US authorities have said the group killed 27 hostages, beheading several of them - with videos of the murders sent around the world causing outrage.

The group’s actions are said to have resulted in the deaths of four US hostages, journalists James Foley and Steven Sotloff and aid workers Kayla Mueller and Peter Kassig, as well as British aid workers David Haines and Alan Henning and Japanese journalists Haruna Yukawa and Kenji Goto.

Cell ringleader Mohammed Emwazi, widely known as ‘Jihadi John’, was killed in a drone strike in Syria in 2015.

The two other group members are in custody in the US after being captured by Kurdish forces in Syria in 2018.

Alexanda Kotey is serving a life sentence and El Shafee Elsheikh is due to be sentenced this month in the US after being convicted in April.

Both men were stripped of their British citizenship in 2018.

What have the police said?

A spokesman from the Metropolitan Police said in a statement: “A 38-year-old man has been charged with various terrorism offences following an investigation by the Met’s Counter Terrorism Command.

“Aine Leslie Davis, (11.02.84) of no fixed address, was charged with offences contrary to sections 15, 17 and 57 of the Terrorism Act 2000.

“He has been remanded in police custody and is due to appear at Westminster Magistrates’ Court later this morning, Thursday August 11.
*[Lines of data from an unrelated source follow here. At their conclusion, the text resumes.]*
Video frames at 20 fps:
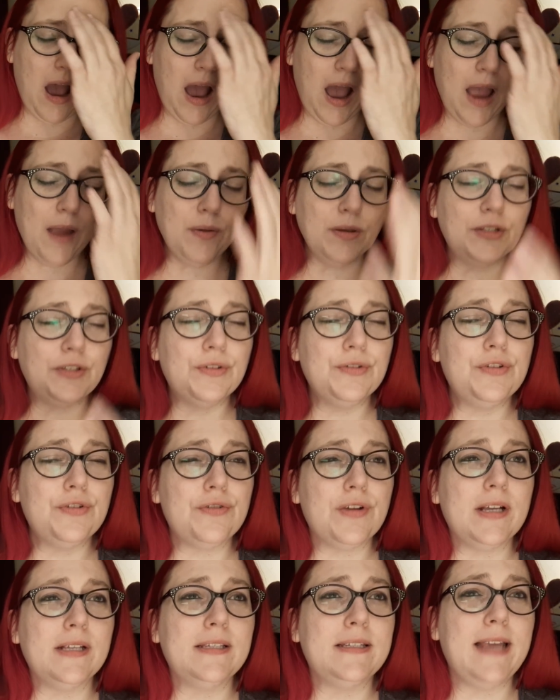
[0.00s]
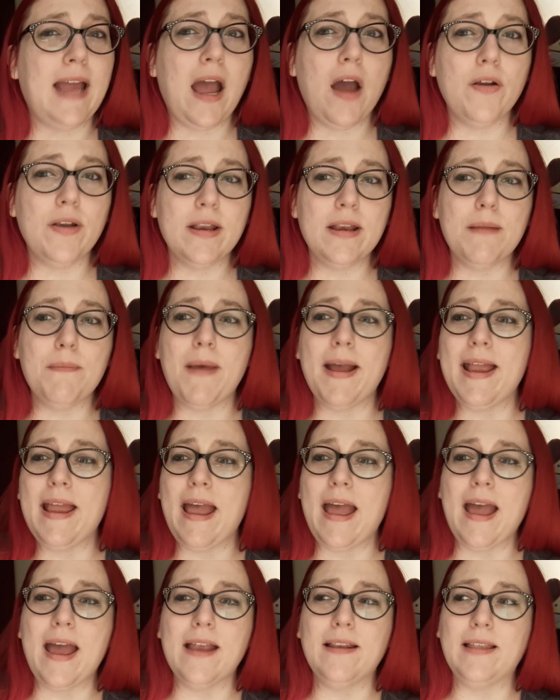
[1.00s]
I was so stressed out and in my
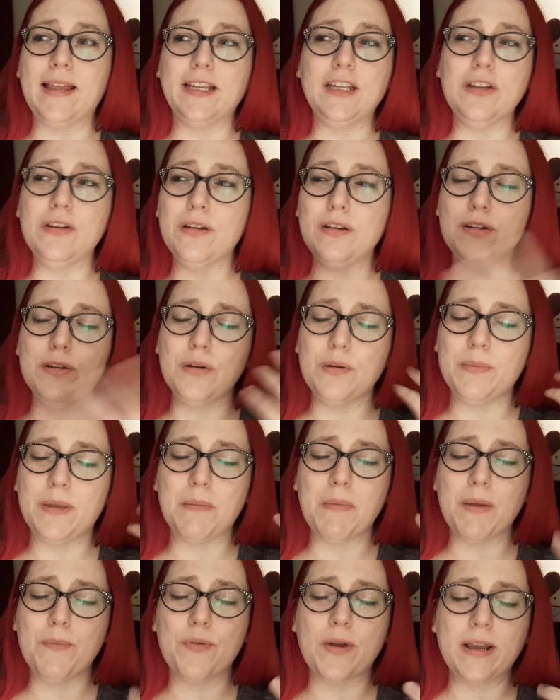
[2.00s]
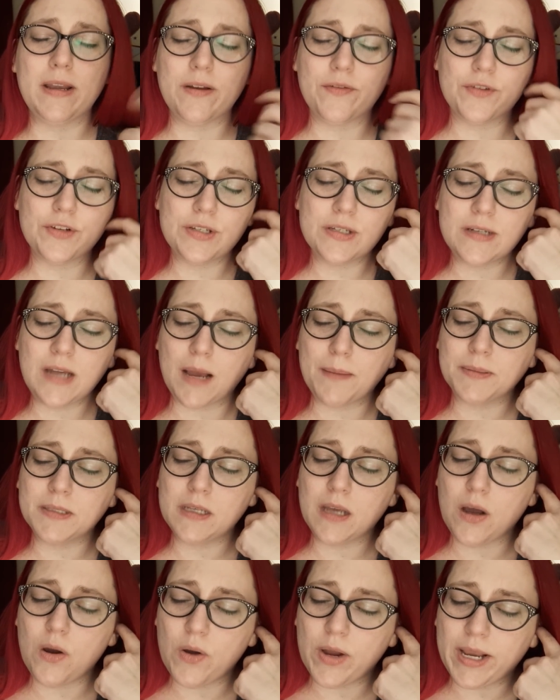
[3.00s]
head, like, you know me, my brain never stops
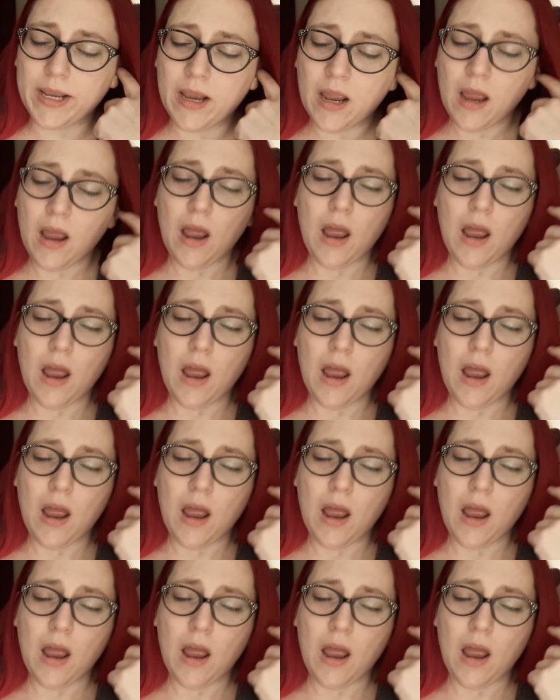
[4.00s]
going,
The statement added: “On Wednesday August 10, officers from the Met’s Counter Terrorism Command arrested a 38-year-old man at Luton Airport after he arrived into the UK on a flight from Turkey.

“He was taken to a south London police station and subsequently charged with the above offences.”

A spokesman for the CPS Special Crime and Counter Terrorism Division said: “The CPS authorised the Metropolitan Police to charge Aine Leslie Junior Davis for terrorism offences in 2014, and after being deported to England by Turkish authorities he has been arrested at Luton airport following his return to the UK.

“Mr Davis, 38, has been charged with terrorism offences and possession of a firearm for a purpose connected with terrorism.”

The spokesman added: “The Crown Prosecution Service reminds all concerned that criminal proceedings against Mr Davis are active and that he has the right to a fair trial.”